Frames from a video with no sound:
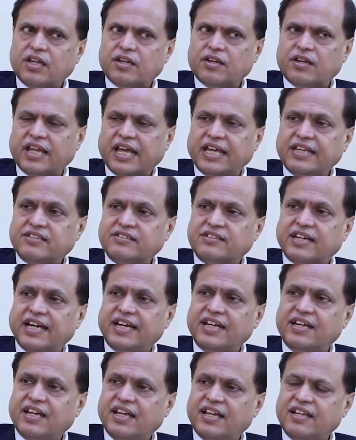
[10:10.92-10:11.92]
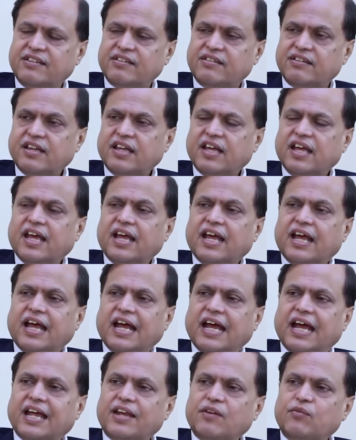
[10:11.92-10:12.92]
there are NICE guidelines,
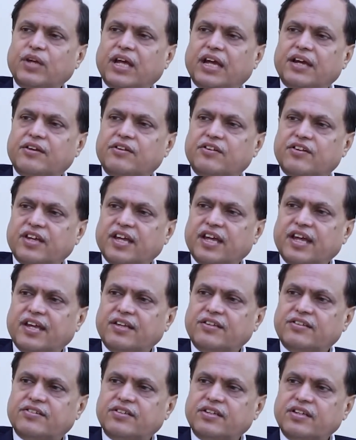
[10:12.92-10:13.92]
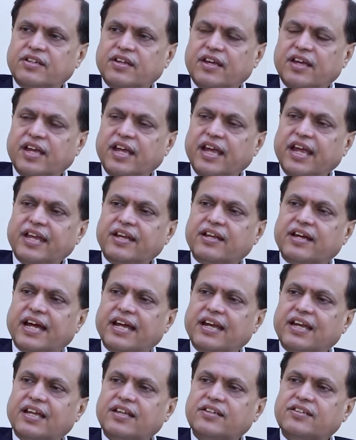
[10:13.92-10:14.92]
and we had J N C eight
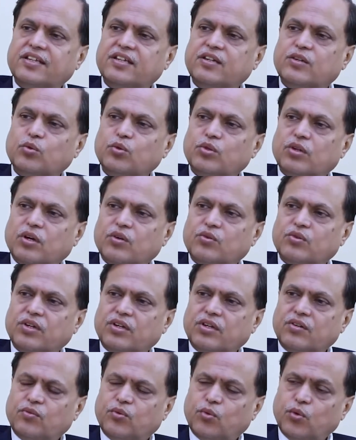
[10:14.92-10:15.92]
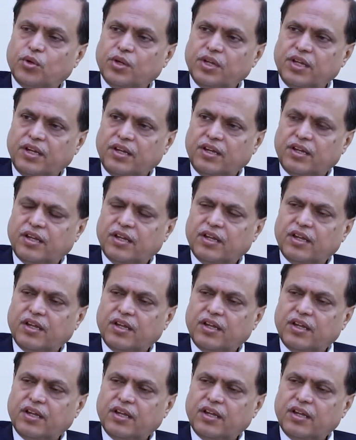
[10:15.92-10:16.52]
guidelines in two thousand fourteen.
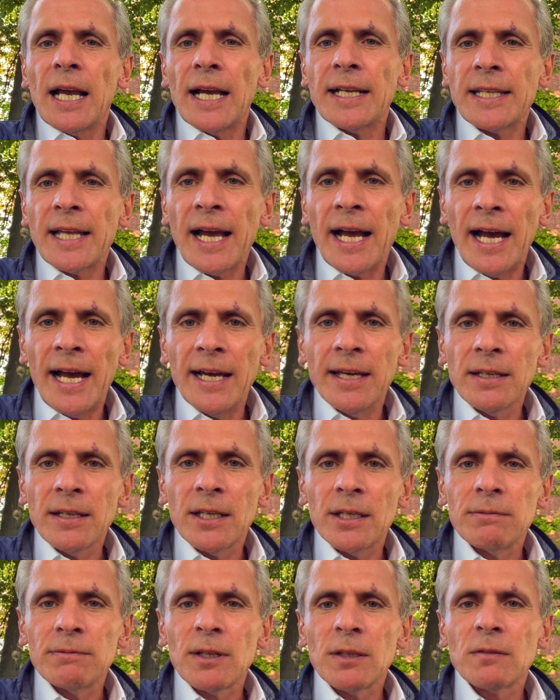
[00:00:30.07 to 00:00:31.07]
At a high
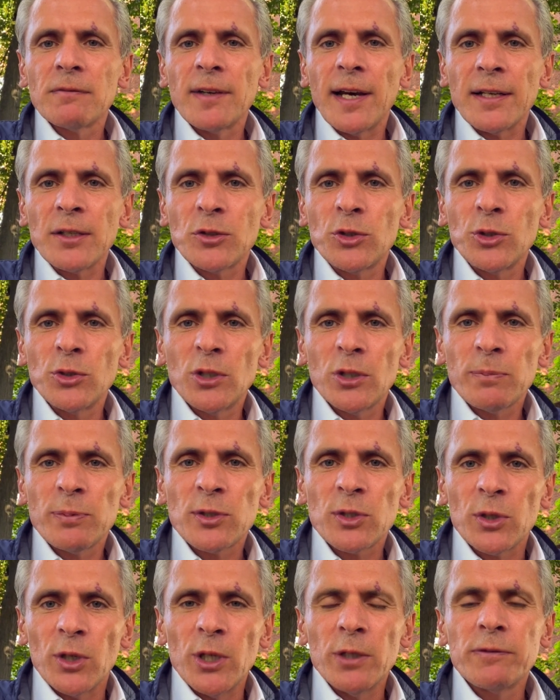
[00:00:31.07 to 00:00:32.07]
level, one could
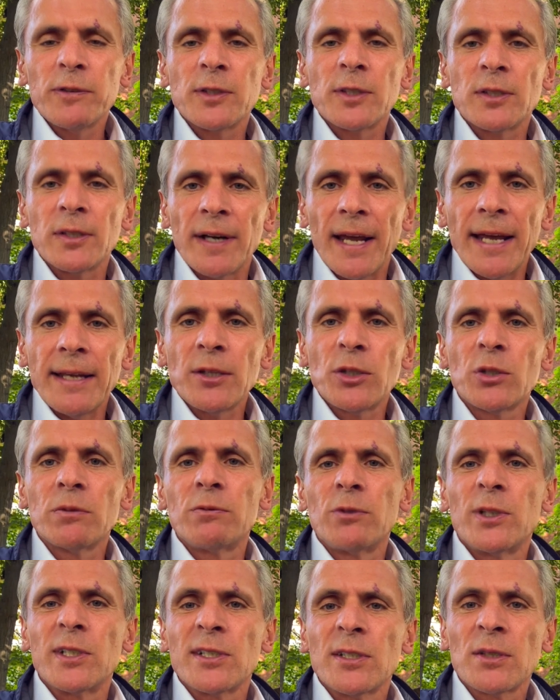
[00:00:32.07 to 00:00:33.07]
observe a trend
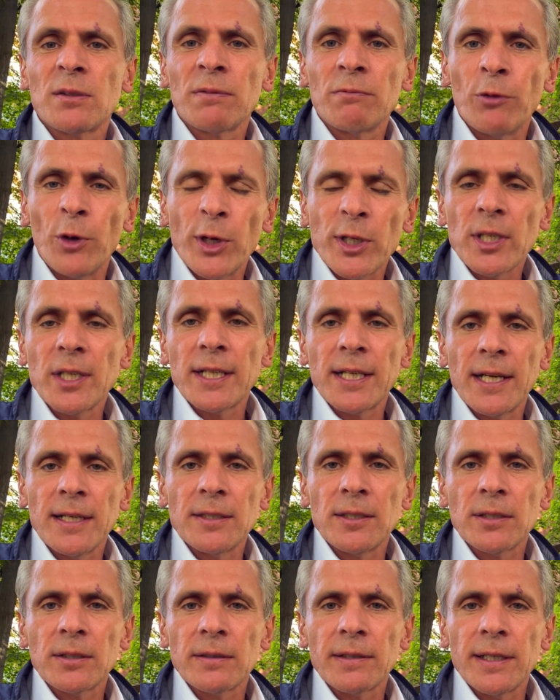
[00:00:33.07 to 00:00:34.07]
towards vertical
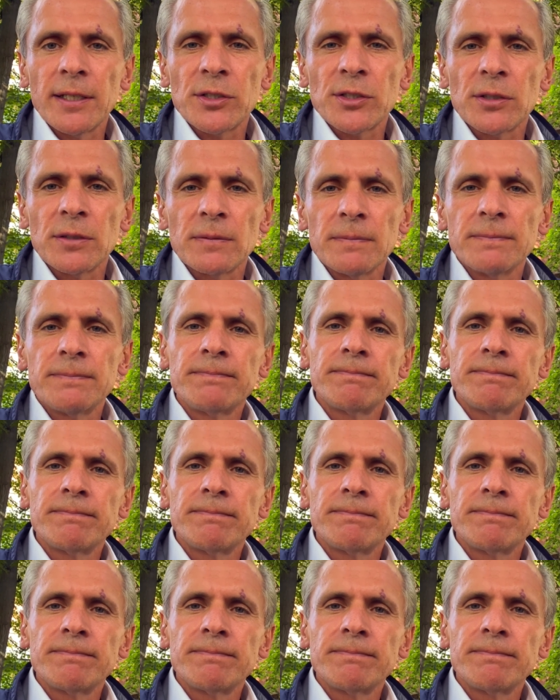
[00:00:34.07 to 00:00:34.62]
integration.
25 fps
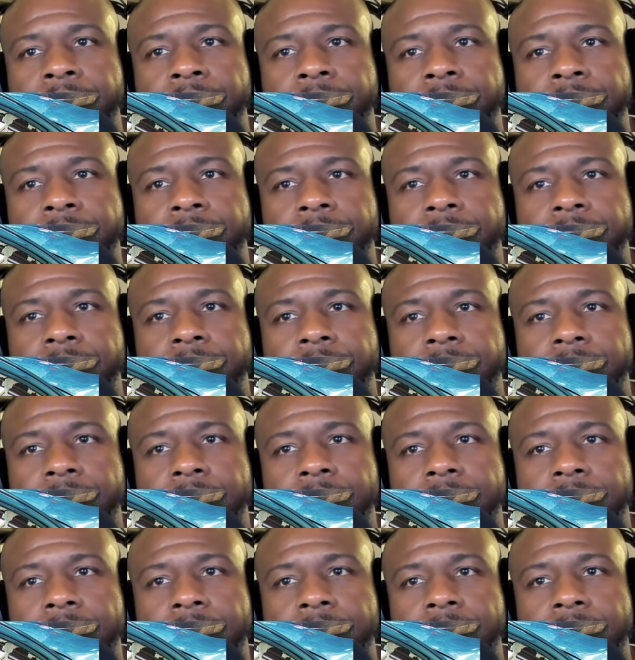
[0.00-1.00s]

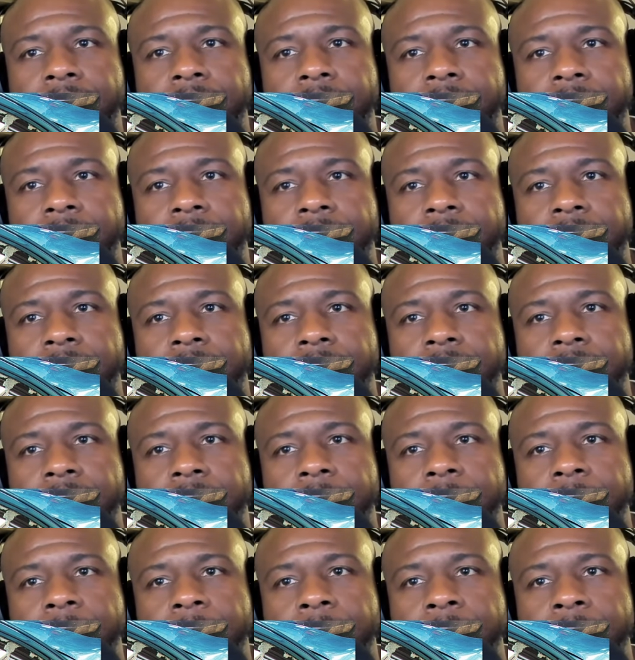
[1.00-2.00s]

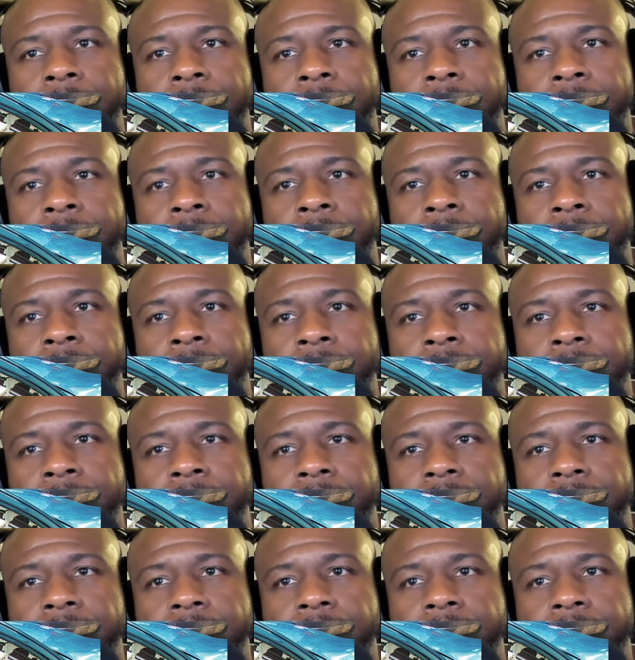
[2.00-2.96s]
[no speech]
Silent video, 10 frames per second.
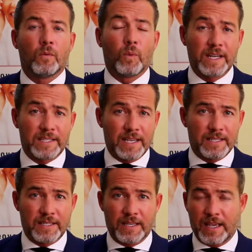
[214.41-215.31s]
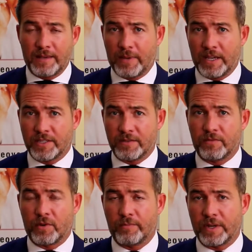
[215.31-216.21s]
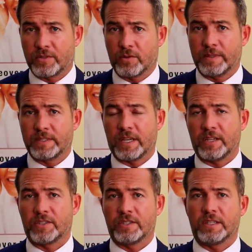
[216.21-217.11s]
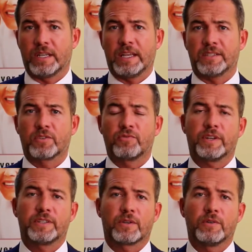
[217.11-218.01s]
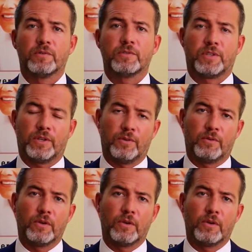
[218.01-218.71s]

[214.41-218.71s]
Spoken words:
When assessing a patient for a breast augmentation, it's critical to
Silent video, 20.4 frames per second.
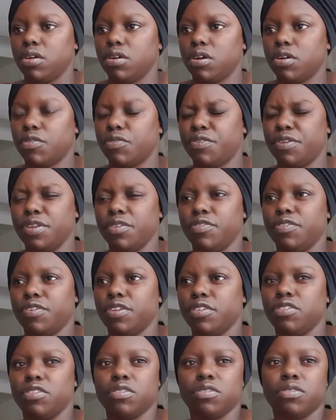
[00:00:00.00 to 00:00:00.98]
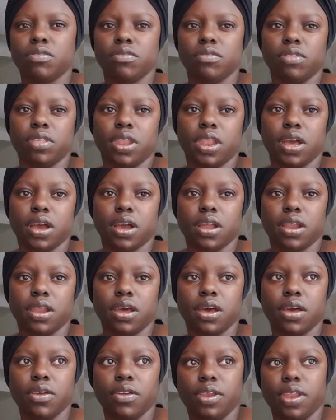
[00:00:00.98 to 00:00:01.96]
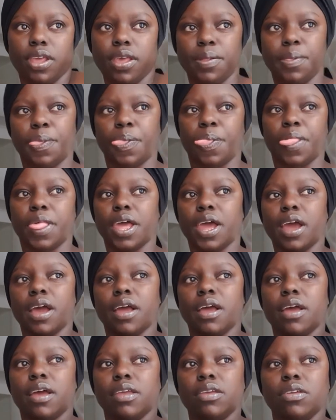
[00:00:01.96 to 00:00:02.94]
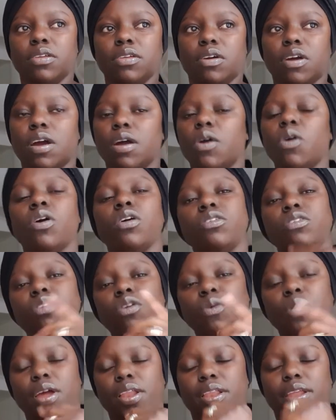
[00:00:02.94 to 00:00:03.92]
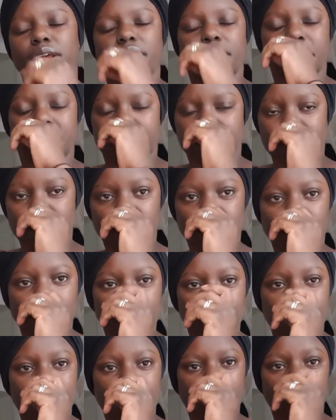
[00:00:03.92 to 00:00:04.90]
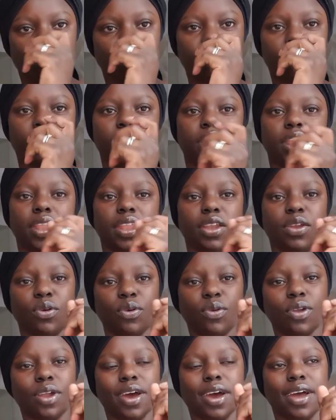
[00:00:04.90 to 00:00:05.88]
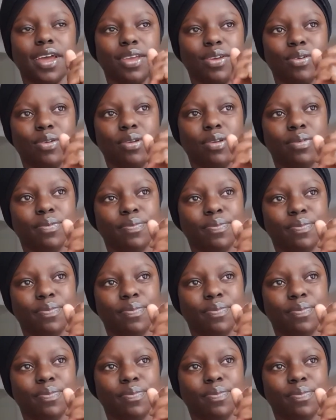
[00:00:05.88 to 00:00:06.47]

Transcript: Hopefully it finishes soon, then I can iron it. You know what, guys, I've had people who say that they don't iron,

━━━━━━━━━━━━━━━━

Return, in full, every line of these entries that holds "video".

Frames from a video with no sound:
Silent video, 10 frames per second.
Silent video, 20.4 frames per second.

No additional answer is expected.